15 octobre, 2014
Après la publication du document
d’étape – relatio post disceptationem
– une inhabituelle franchise s’est emparée de nombre de cardinaux de tout
premier plan, que ce soit devant les médias ou plus discrètement dans les circuli minores, ou petits groupes, qui
débattront du document jusqu’à jeudi matin. Le ton lénifiant du document
« kidnappé » par les partisans d’un changement de la
« pastorale » de l’Eglise à l’égard des personnes qui s’éloignent de
son enseignement sur la famille et la sexualité a manifestement indigné un
grand nombre de pères synodaux – une indignation à la mesure de la satisfaction
des grands médias acquis à tout ce qui peut affaiblir les positions
traditionnelles de l’Eglise sur le mariage.
« Indigne, honteux,
complètement faux » : c’est ainsi que le cardinal Müller a désigné le
rapport d’étape au cours d’un de ces circuli
minores, s’il faut en croire le quotidien La
Reppublica. On peut supposer que l’information est exacte : c’est
le même préfet pour la Doctrine de la Foi qui avait regretté la semaine
dernière que les travaux du synode ne soient pas publics. Il est vrai que s’ils
l’avaient été, la supercherie de la relatio
auraient été évidente.
Lui, le garant de l’orthodoxie, a
peut-être voulu que sa violente critique soit « fuitée » dans la
presse, d’autant qu’il n’a pas hésité à participer à la rédaction d’un livre en
réponse aux propositions du cardinal Kasper en faveur de la communion pour
certains divorcés « remariés ». Le simple fait de la parution de ce
livre, Demeurer dans la vérité du Christ,
et la qualité de ses signataires montrent s’il le fallait que la tentative de
déstabilisation de l’Eglise est très réelle. Les forces en présence se
montrent, s’opposent, se mesurent. La relatio
a dépassé de loin ce qui était redouté, en ne se bornant pas à demander une
fausse « miséricorde » pour les divorcés « remariés », mais
en invitant l’Eglise à dégager les aspects « positifs » du
concubinage, de l’union civile et de la vie en couple homosexuelle.

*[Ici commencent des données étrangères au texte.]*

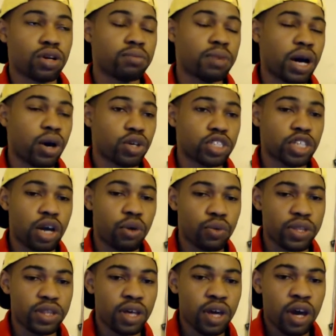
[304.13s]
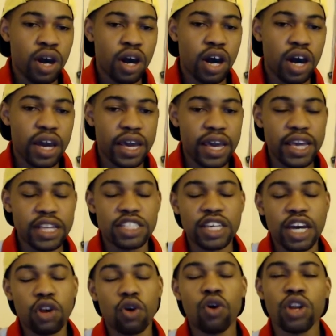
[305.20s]
amount of shot with Hayes
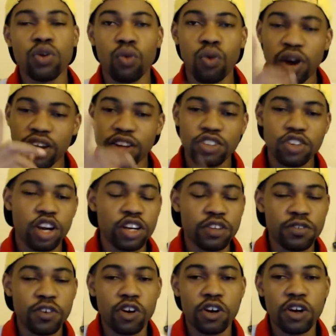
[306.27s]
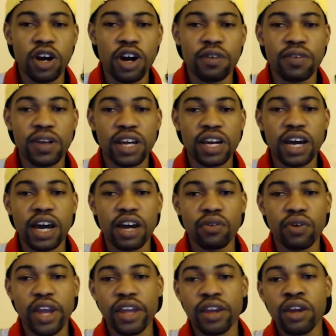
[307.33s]
shot. Only one on target for
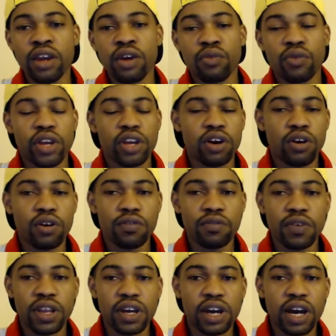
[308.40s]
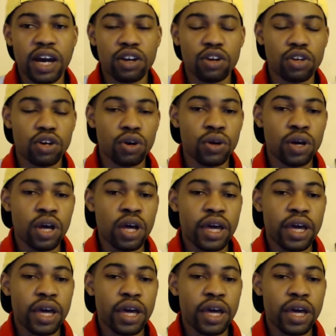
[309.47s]
Rauo Vaillesaño, though.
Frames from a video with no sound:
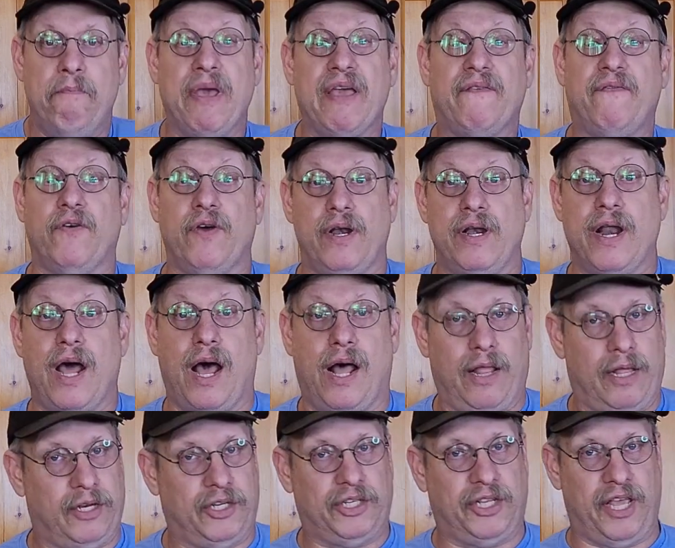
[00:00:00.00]
Bigfoot
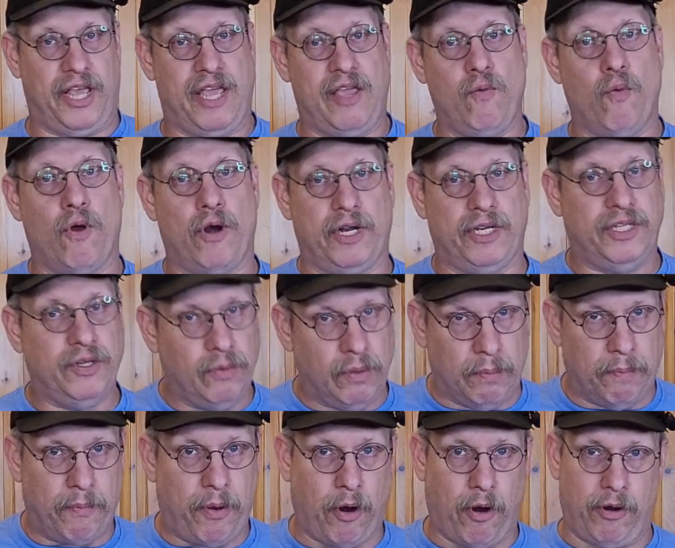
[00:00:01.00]
knowledge that he wanted to
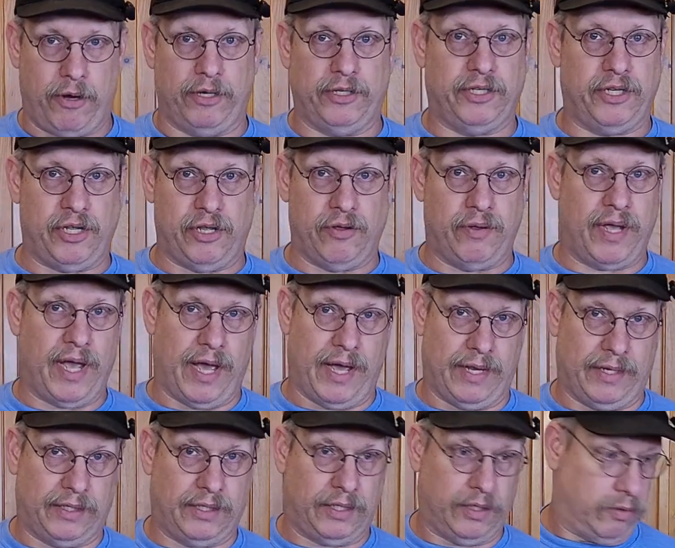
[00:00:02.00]
impart into you
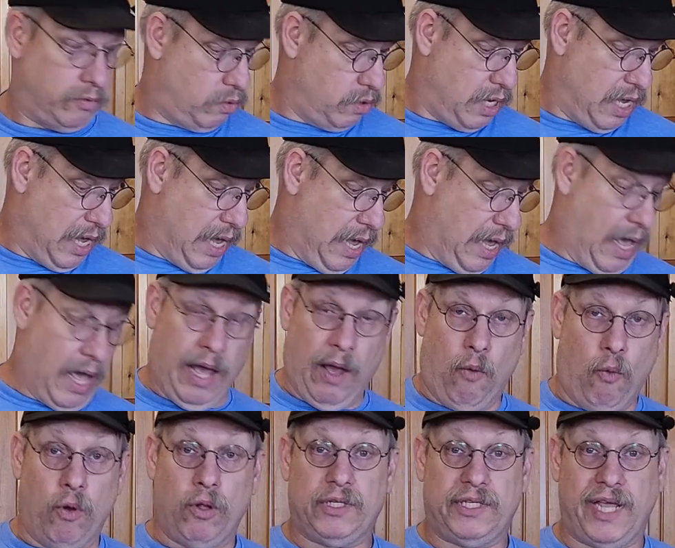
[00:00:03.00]
guys. So
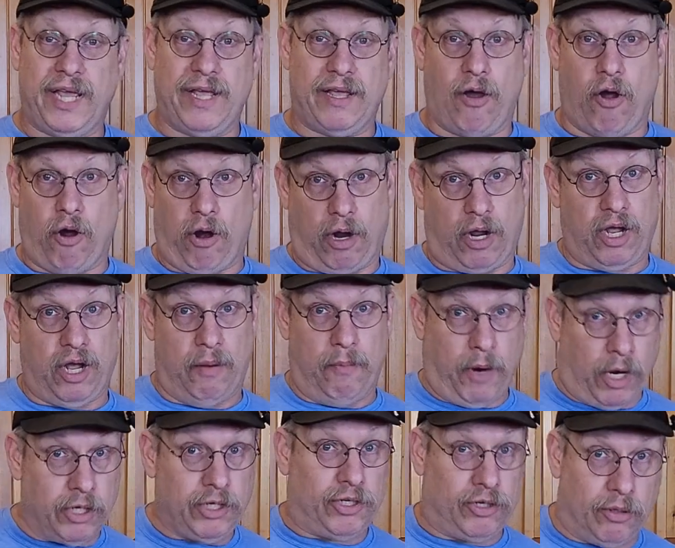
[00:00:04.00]
we'll take our
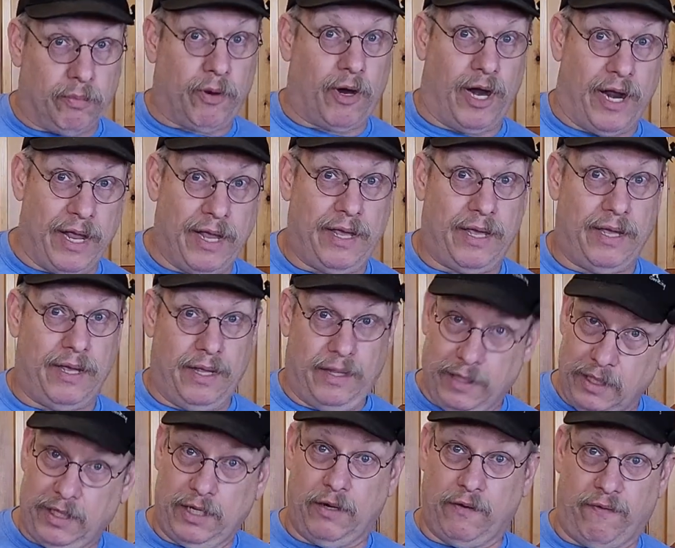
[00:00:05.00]
commercial break
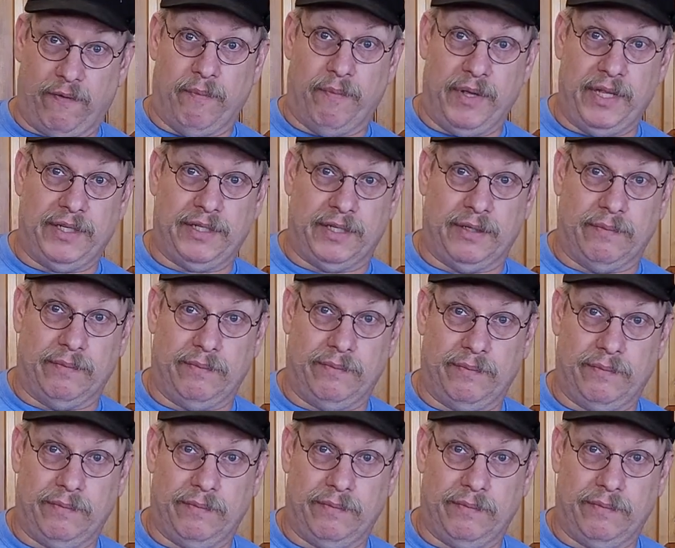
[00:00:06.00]
and let's hear from Benson.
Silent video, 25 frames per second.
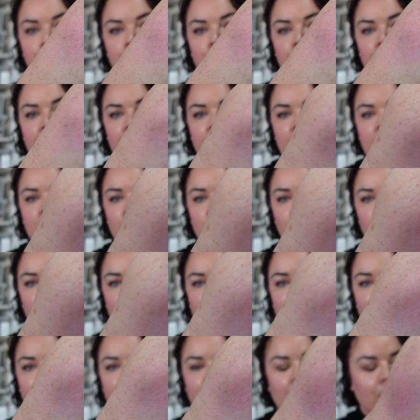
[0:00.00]
pinky
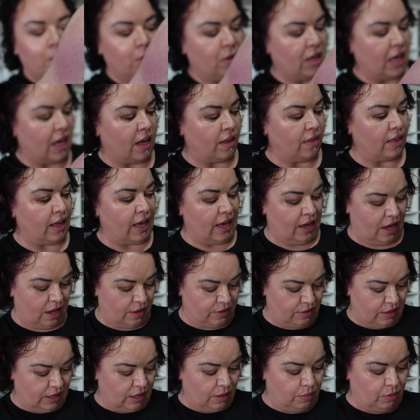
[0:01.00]
shade coming out there. I
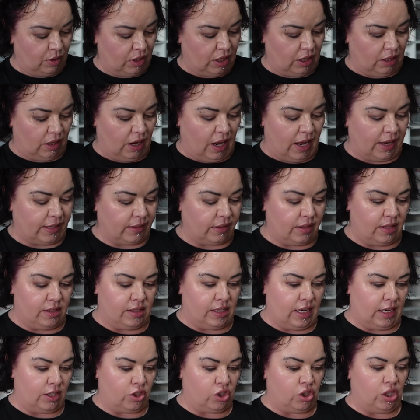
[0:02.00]
think I'm gonna like
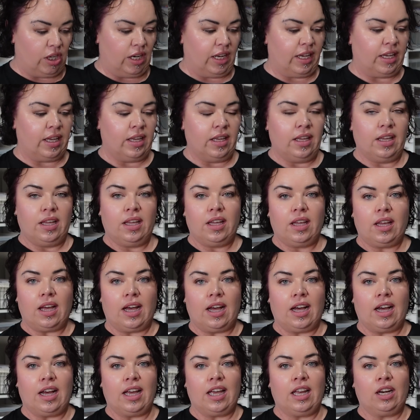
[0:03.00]
this actually.
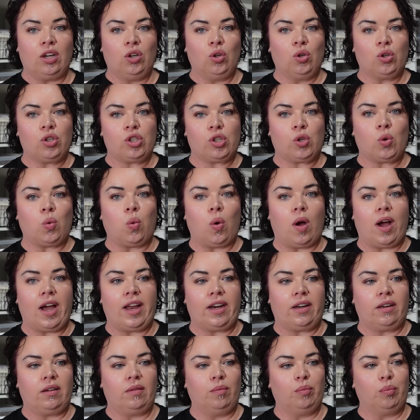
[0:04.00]
It looks
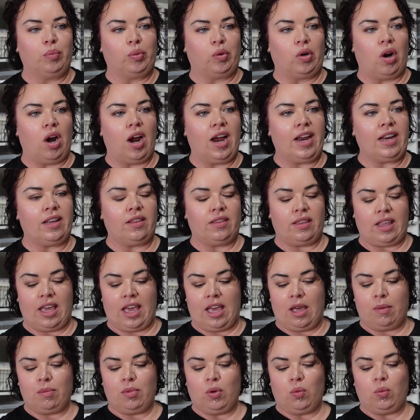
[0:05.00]
quite bright
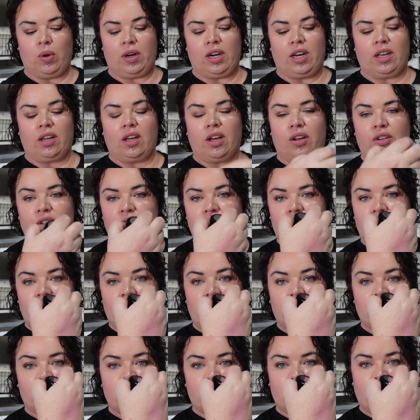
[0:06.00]
there, but when it goes on
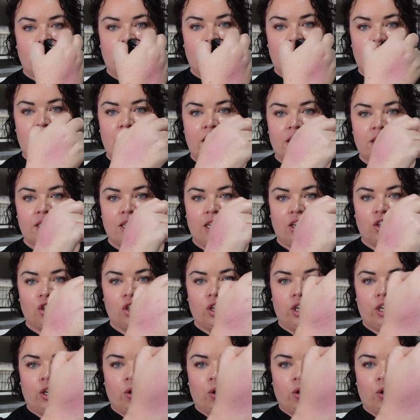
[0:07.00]
your skin, it's actually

Devant de telles énormités le
cardinal Müller a accusé – « aujourd’hui mais aussi au cours des journées
précédents » – les « responsables du synode de censurer les voix
contraires aux ouvertures », assure La
Repubblica. Le journal précise que le cardinal Filoni a parlé de la
« surprise » des cardinaux devant la manière dont les médias ont
présenté le rapport d’étape comme une « décision du synode ». Il lui
aurait plu que les médias « aident leurs lecteurs à comprendre »
cette « dynamique », cette « richesse du débat ». Y
croit-il vraiment, à cette possible honnêteté sur des sujets où les médias
s’opposent à la voix de l’Eglise depuis des années, et la travestissent ?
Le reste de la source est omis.